# Hank bit?



## Chiilaa (Aug 12, 2010)

Creampuff said:


> as well as bring his head down so he travels less hallow.


This is a false statement. Bringing a horse's head down by using a bit intended to do it, is always going to make the horse hollow. Suppleness, roundness, in all disciplines, is ALWAYS coming from the back and the hindquarters. It doesn't matter if your discipline is dressage, WP, endurance, anything. Getting a horse less "hollow" never, ever starts with their face and mouth.


----------



## Equilove (Feb 21, 2011)

Creampuff said:


> Does anyone use a 'Hank bit'? If so, what do you think about it (and its functionality)?
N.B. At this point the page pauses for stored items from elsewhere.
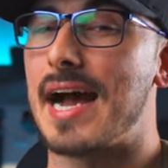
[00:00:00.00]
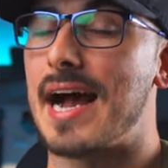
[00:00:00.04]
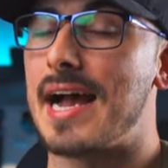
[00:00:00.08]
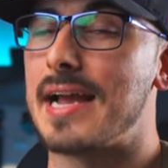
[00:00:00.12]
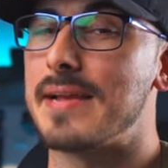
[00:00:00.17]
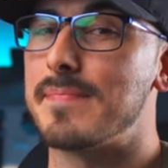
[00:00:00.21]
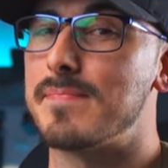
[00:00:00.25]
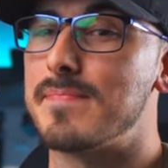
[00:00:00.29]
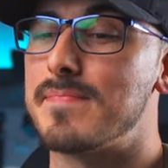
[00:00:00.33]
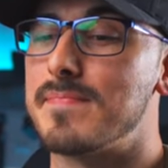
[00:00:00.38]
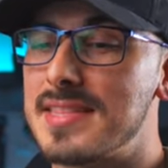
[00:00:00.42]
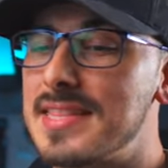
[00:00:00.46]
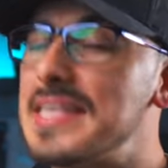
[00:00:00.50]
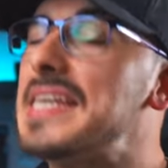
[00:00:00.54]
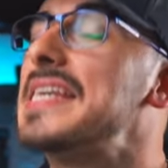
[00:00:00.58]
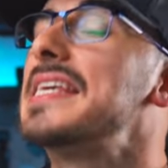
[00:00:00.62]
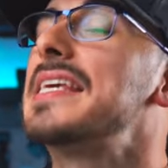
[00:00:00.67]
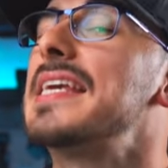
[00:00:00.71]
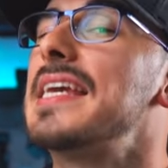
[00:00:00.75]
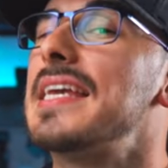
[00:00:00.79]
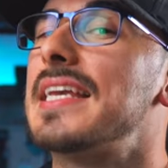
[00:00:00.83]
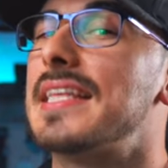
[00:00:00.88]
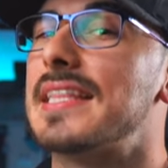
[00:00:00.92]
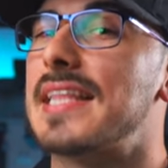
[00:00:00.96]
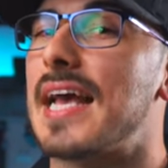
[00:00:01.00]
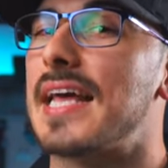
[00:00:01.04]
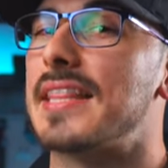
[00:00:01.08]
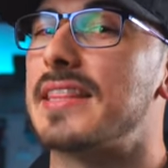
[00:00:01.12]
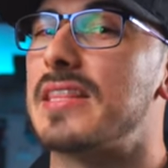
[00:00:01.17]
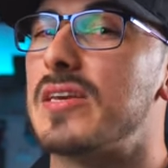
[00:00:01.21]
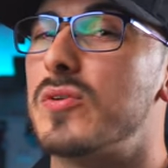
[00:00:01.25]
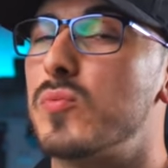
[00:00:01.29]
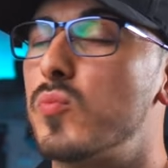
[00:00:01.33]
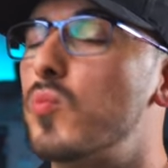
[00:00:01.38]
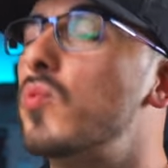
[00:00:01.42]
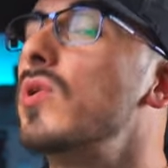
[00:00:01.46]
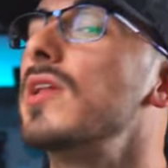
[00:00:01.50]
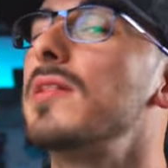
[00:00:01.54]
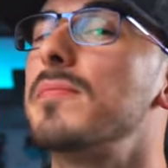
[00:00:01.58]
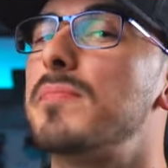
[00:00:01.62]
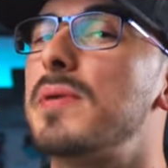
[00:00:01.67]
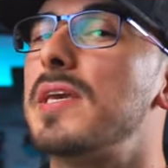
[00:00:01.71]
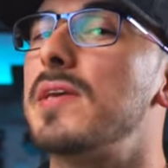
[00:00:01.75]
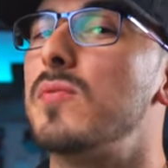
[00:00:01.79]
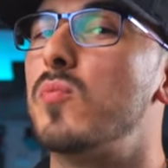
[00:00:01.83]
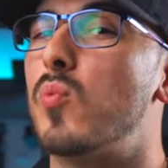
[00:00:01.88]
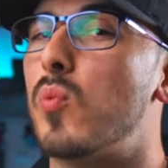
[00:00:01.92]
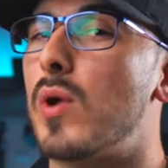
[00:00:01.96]
I'm thinking that they will
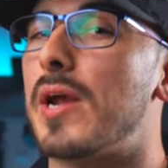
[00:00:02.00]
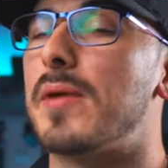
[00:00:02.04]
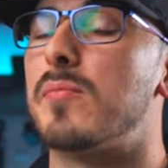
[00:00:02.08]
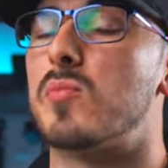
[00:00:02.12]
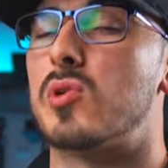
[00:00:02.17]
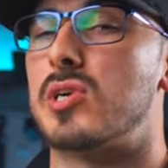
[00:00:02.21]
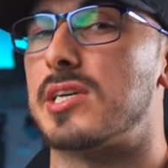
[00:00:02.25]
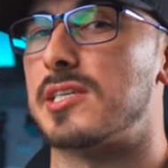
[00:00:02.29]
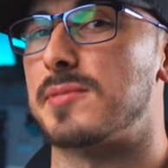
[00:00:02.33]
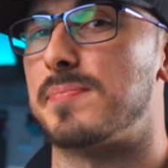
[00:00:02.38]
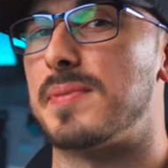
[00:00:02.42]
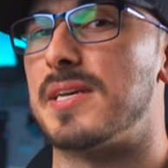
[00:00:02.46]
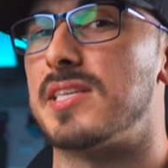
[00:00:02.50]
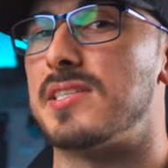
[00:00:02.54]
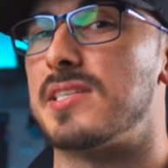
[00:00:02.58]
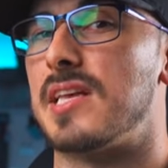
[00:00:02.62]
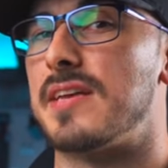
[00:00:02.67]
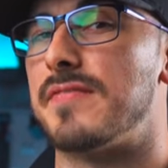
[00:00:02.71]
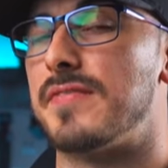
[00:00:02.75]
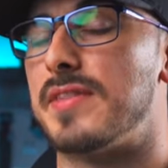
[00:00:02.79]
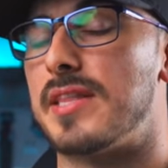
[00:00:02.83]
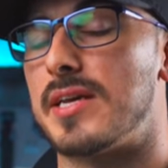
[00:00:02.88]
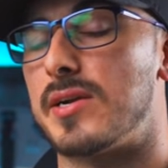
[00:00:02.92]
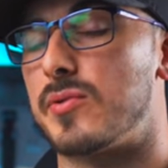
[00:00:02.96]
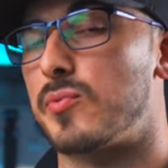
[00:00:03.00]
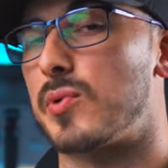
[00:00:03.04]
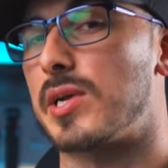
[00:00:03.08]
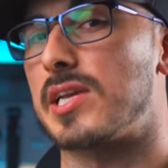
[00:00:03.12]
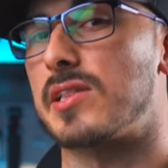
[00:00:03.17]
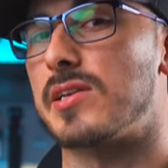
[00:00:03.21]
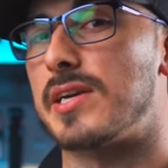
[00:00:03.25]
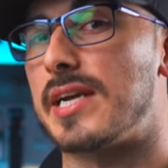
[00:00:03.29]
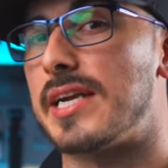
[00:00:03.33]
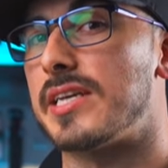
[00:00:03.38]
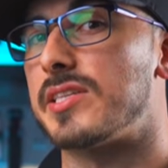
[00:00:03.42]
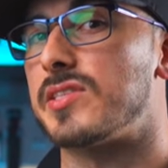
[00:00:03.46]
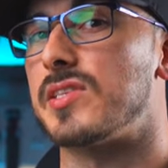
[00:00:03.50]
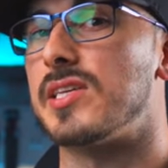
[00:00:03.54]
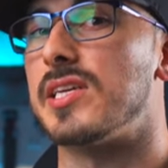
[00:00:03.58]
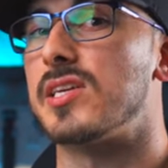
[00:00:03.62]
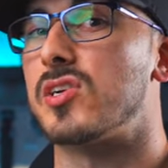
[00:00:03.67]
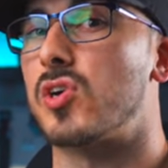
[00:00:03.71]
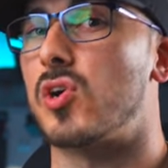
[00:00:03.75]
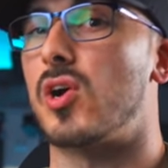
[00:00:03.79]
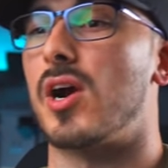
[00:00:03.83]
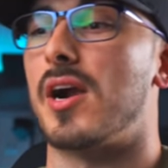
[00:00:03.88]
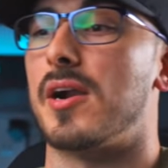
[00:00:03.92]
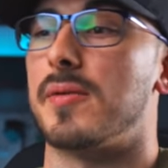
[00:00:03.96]
be way more expensive than a regular SD
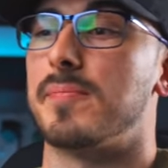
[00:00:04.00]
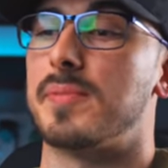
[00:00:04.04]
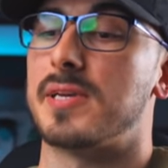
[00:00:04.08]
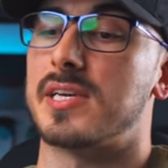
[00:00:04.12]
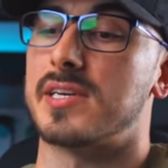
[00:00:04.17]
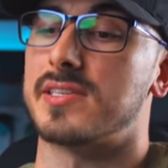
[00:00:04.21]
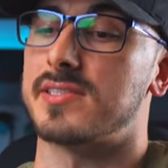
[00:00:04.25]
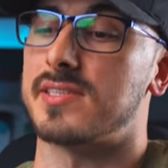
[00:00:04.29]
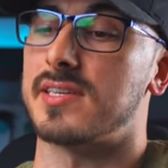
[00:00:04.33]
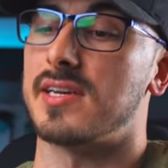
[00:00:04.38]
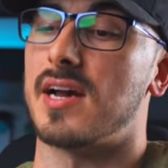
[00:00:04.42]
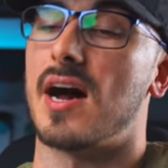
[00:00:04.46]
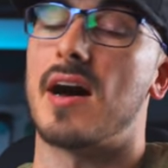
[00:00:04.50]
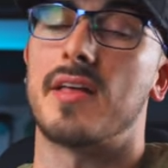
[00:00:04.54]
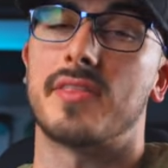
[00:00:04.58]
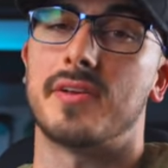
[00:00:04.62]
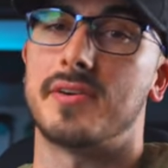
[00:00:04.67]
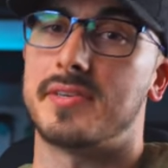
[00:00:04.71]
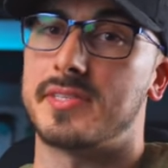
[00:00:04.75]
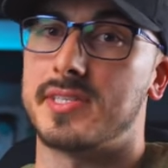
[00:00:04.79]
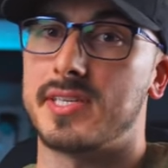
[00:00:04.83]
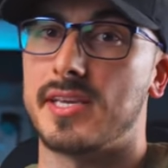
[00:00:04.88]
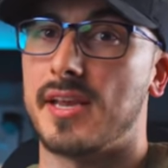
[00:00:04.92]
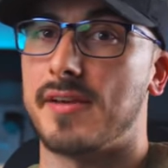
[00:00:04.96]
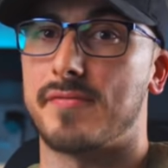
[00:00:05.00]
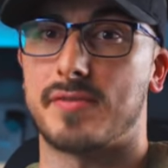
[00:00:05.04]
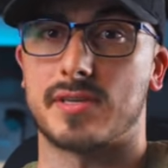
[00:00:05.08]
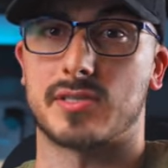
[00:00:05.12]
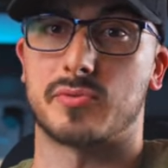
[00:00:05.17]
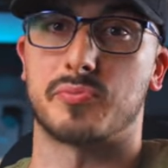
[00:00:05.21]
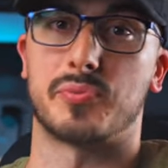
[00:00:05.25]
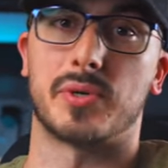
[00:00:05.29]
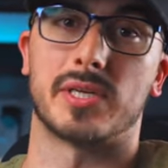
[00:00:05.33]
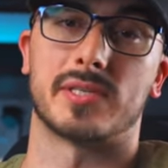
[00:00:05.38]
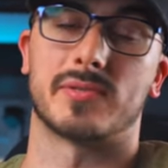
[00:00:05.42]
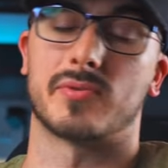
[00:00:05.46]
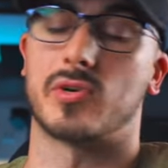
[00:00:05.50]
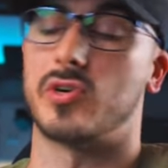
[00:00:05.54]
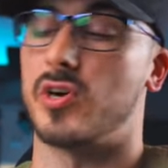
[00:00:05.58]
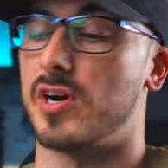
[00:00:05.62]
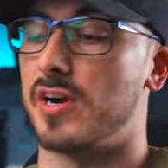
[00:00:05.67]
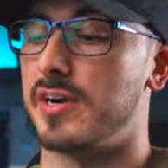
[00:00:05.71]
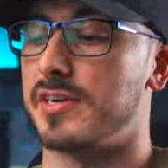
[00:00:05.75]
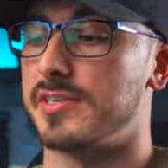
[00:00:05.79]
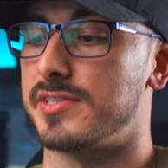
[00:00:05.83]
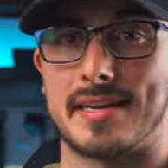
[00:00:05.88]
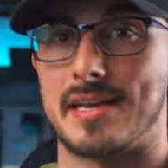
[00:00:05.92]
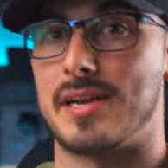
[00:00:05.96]
card, because the other CF Express
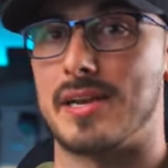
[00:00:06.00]
cards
This bit was suggested to add a little more whoa in one of my horses, as well as bring his head down so he travels less hallow.


First and foremost, I'm sure you know that a bit shouldn't be used to get your horse's head down. Actually, a bit won't solve any of those problems.

As for the Hank bit, isn't that the one that does a gag motion, except over the bridge of the nose instead of the poll?


----------



## Chiilaa (Aug 12, 2010)

This one I believe.


----------



## Equilove (Feb 21, 2011)

Chiilaa said:


> This one I believe.


Yup, that's the one I was thinking of... when it comes to head down or up, the latter is more likely with this contraption I think.


----------



## Creampuff (Dec 1, 2010)

That's what I was thinking. The trainer that referred me to it "uses it to bring the horse's heads down. It's like combining a rope halter with draw reins," he said to me. 

Otherwise, I was recently suggested by another trainer to use a bit with a nose band to add a little more whoa, which I don't think is necessary at the time because the horse has less than 5 rides on him (in a simple eggbutt). He engages his rear end when he stops, which is the most I ask for right now -- we're still working on the basics so I'm not expecting any sliding stops. 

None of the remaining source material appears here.